Outlet

Outlet. Spacci, grandi superfici attrezzate, per mettere in vendita rimanenze e fine serie, eccedenze di stock, campionari e capi della stagione precedente:

Outlet. Spacci, grandi superfici attrezzate, per mettere in vendita rimanenze e fine serie, eccedenze di stock, campionari e capi della stagione precedente: una vasta scelta di marchi e firme dell’alta moda a prezzi scontati dal 25 al 70 per cento. Sono nati e rapidamente diffusi negli Stati Uniti (più di 300), ora dilagano a macchia d’olio in tutta Europa (attualmente sono 70, ma si prevede il raddoppio in pochi anni). Il concetto è quello del “chip and chic”, vestirsi bene e firmato, senza spendere capitali. I primi outlet in Italia erano monomarca, spesso dislocati fuori città. Nati all’inizio come spacci aziendali (Aspesi a Legnano, Fratelli Rossetti a Parabiago, Lario 1898 a Cirimido, Samsonite a Corsico, Tacchini a Caltignaga in provincia di Novara, Superga e Siport a Segrate, Fila a Biella, Prada in Toscana, Antonio Fusco a Corsico). Altri, come Coccinelle, Fenegrò, Etro, Larusmiani si trovano in città, veri e propri negozi monomarca, che si distinguono dalle omonime boutique solo per una questione di prezzo.
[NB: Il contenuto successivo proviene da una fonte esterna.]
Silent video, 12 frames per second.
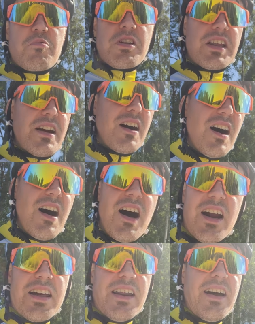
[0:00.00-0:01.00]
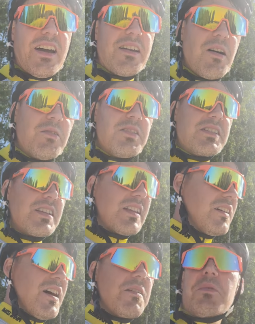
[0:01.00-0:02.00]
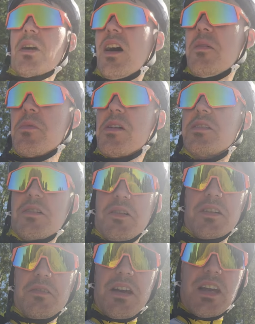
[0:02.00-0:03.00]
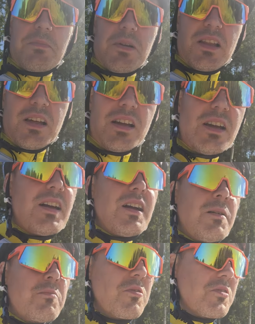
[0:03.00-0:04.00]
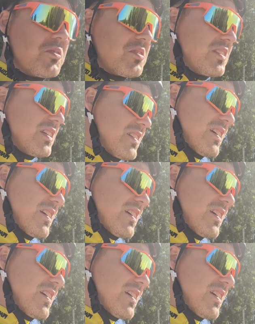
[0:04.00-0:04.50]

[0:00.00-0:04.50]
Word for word: pretty hard and i noticed that i'm i'm not going to able produce this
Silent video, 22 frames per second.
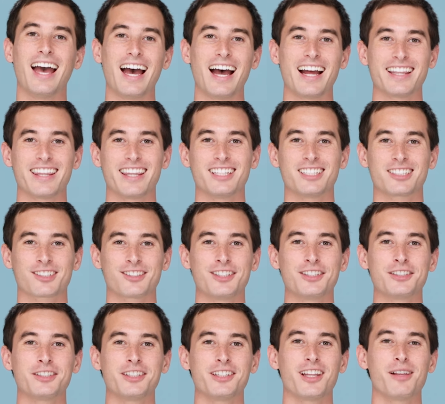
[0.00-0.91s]
Add the
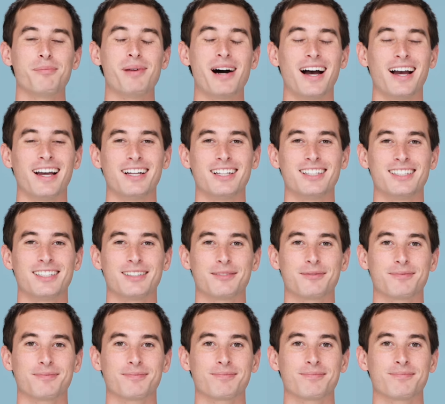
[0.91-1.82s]
screw to the pile.
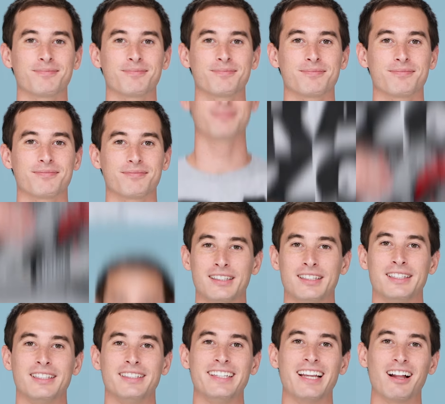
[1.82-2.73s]

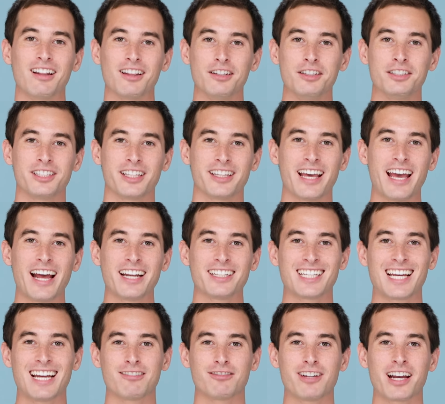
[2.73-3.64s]
Now loosen the
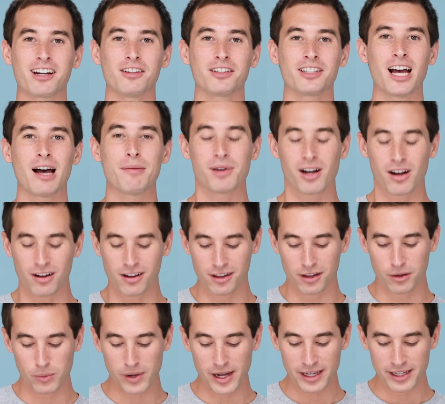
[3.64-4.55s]
anti-rattle knob
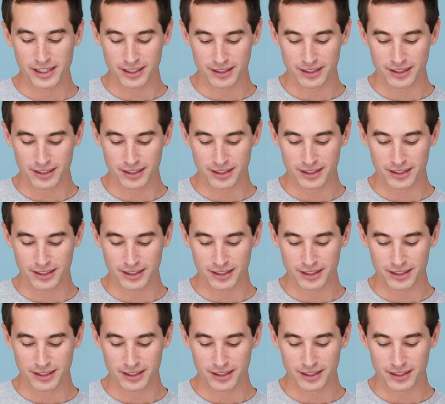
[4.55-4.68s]
all the way.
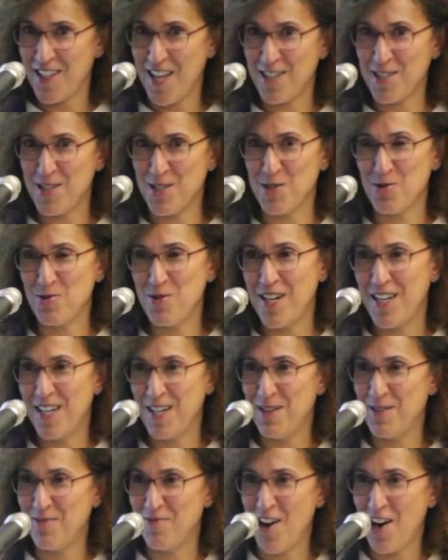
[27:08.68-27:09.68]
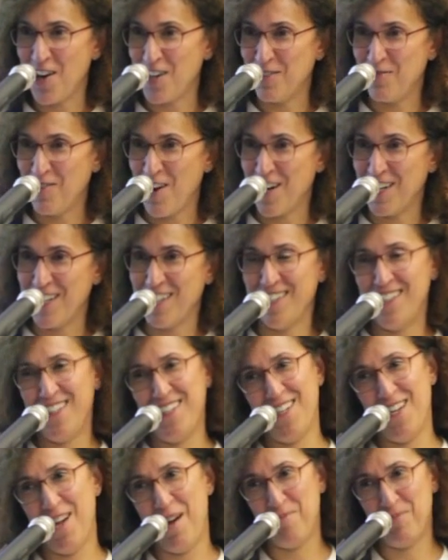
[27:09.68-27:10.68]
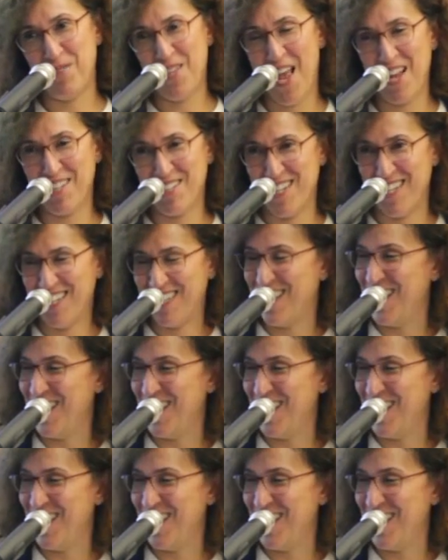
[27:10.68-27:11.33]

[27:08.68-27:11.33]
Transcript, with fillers: that is really very, very upsetting.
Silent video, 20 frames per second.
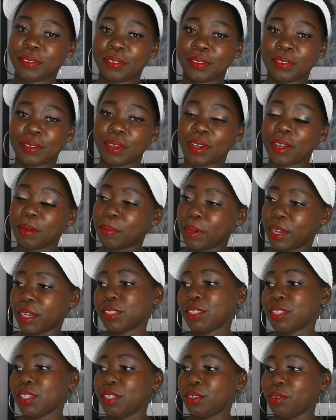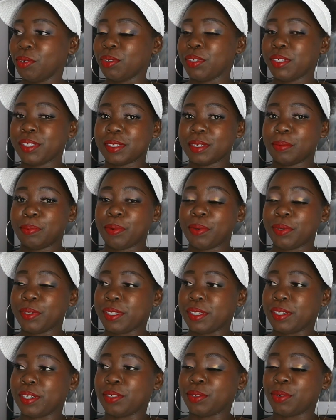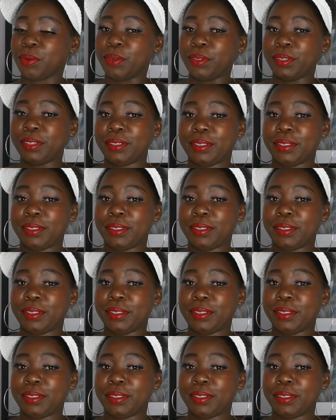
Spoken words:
So I'm actually not disappointed at all.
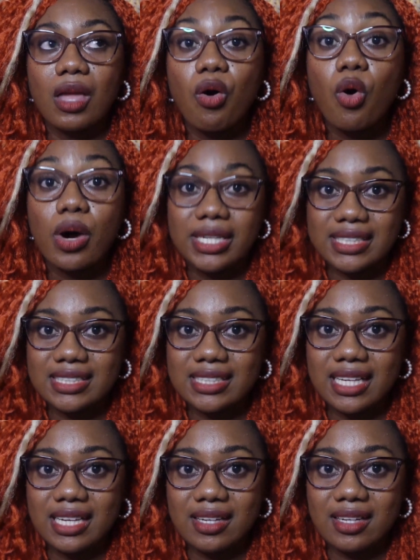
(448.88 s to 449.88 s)
oily
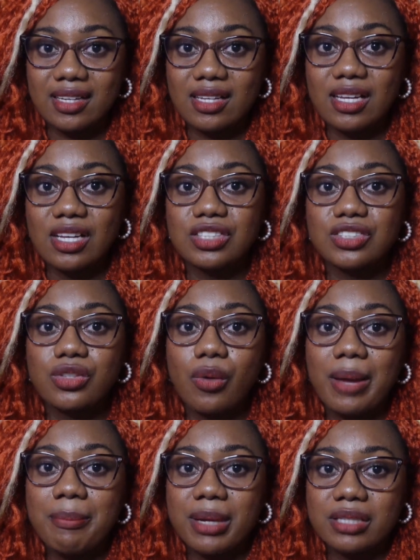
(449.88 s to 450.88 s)
skin. So
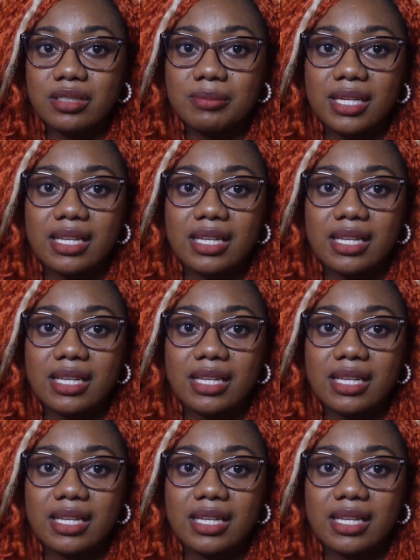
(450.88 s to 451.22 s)
I picked up the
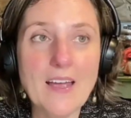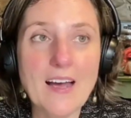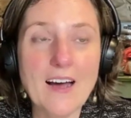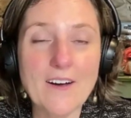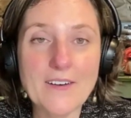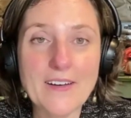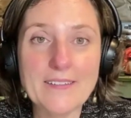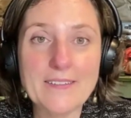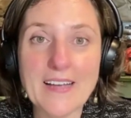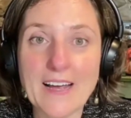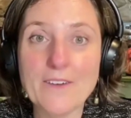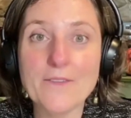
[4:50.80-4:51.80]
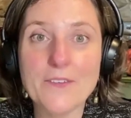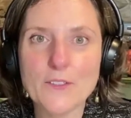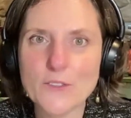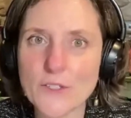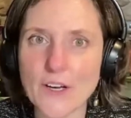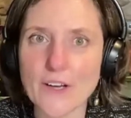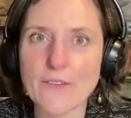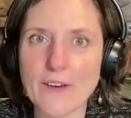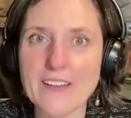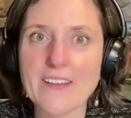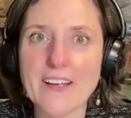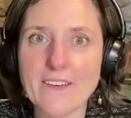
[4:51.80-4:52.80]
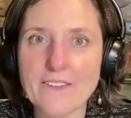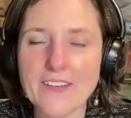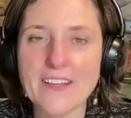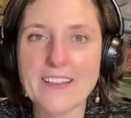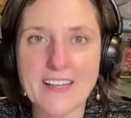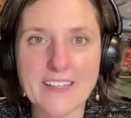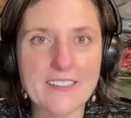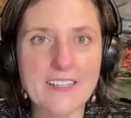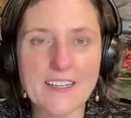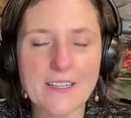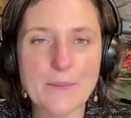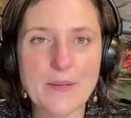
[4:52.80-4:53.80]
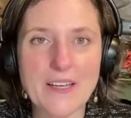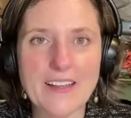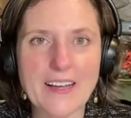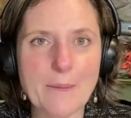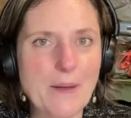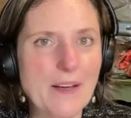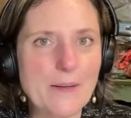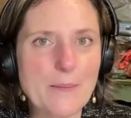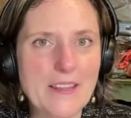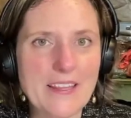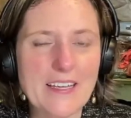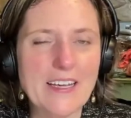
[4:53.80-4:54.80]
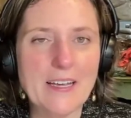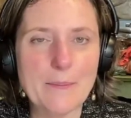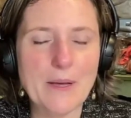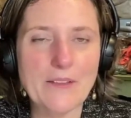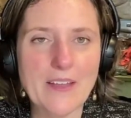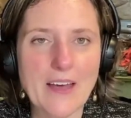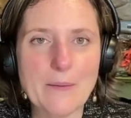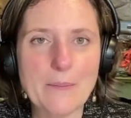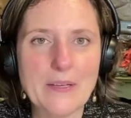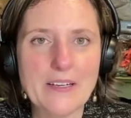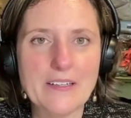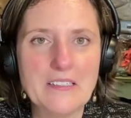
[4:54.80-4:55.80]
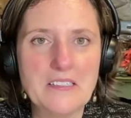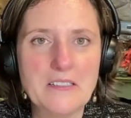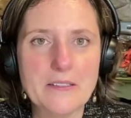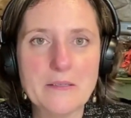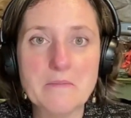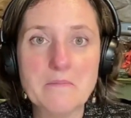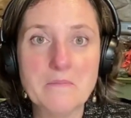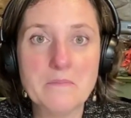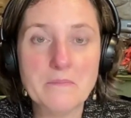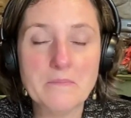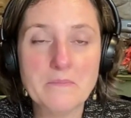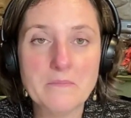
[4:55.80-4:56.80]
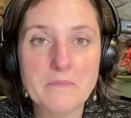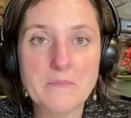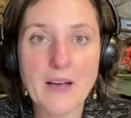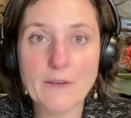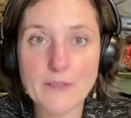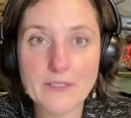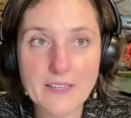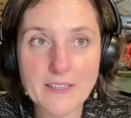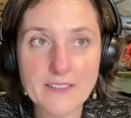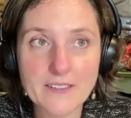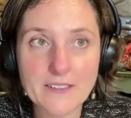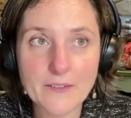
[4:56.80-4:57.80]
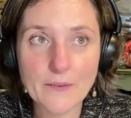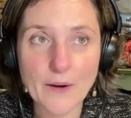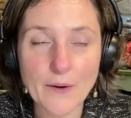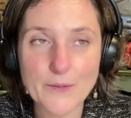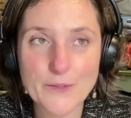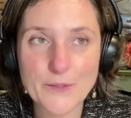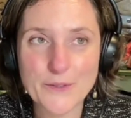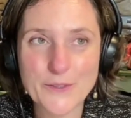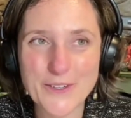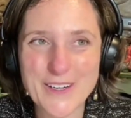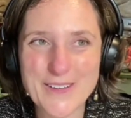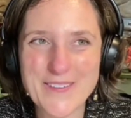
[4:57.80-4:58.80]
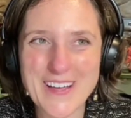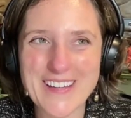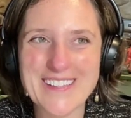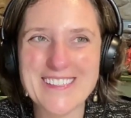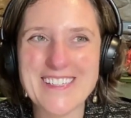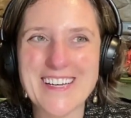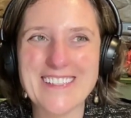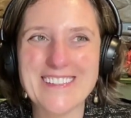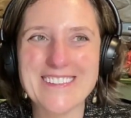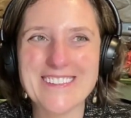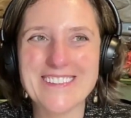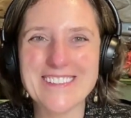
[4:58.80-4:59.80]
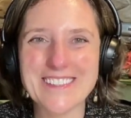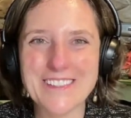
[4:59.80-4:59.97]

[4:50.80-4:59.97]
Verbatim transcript: all right and it feels good right like i feel like that's not going to be like i'm not going to be thinking about that because i reset to zero so joining me on this challenge are jill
Outlet più grandi negli anni ’90

Negli anni ’90, sull’esempio americano e parigino, fanno la loro apparizione outlet più grandi. Multispacci che ospitano e riuniscono in un unico grande spazio le griffe più famose, dall’abbigliamento per donna, uomo e bambino a quello sportivo. Dalle calzature alle borse e alle valigie, dalla biancheria intima, ai costumi da bagno, agli occhiali. Il 4 novembre 1995 si è inaugurato il primo factory outlet del sud Europa, a Mendrisio, nel Canton Ticino. Foxtown, dall’architettura modernissima, dislocato in più blocchi su vari livelli, ospita al suo interno un casinò e dai nove negozi iniziali è passato a 130 per un totale di 200 marchi diversi. È frequentatissimo, soprattutto nei week-end che producono da soli circa il 50 per cento degli incassi settimanali.

Outlet Chioggia
Outlet Chioggia

L’Outlet Serravalle 

Il 7 settembre 2000, ha debuttato il Designer Outlet di Serravalle Scrivia, a pochi chilometri dall’uscita dell’autostrada Milano-Genova. È come un piccolo paese, immerso nella campagna, all’aperto, con le strade asfaltate su cui si affacciano tante casette-boutique, caffè e servizi vari. Una vera e propria “cittadella della moda”. Luca De Ambrosis Ortigara è l’amministratore delegato e direttore generale per l’Italia della società americana McArthurGlen, che, dopo Parigi, per prima ha importato da noi il modello allargato dell’outlet. Lo spazio commerciale di Baa McArthurGlen e Fingen è in continua espansione: dai 60 negozi iniziali ha raddoppiato a 120 e si prevede la prossima apertura di altri 15.

Nell’ottobre 2003, ne è stato aperto un secondo, lungo la via Pontina a Castelromano, 20000 metri quadrati e 95 firme di prestigio. L’obiettivo è di ripetere il successo di Serravalle, che nel 2002 ha avuto un fatturato di 118 milioni di euro, con oltre sette milioni di visitatori. Nel 2004 è previsto un terzo outlet vicino a Firenze, seguito l’anno dopo da un altro in provincia di Padova.

I fashion district

Gli outlet sono ormai diventati il nuovo canale distributivo del terzo millennio. Pur mantenendo alta l’immagine della firma, per strategia industriale ne ribassa i prezzi. Una nuova e innovativa forma di grandi outlet saranno a breve in Italia i “fashion district”. In un’intervista al Corriere della Sera (12 maggio 2003), Luca Bastagli amministratore delegato del gruppo più importante, ha dichiarato: “Saranno autentici life-center, attrezzati come quelli americani con ristoranti, spazi per lo svago e il divertimento”. Se ne apriranno quattro, a Santhià, Modena, Roma, Molfetta in Puglia.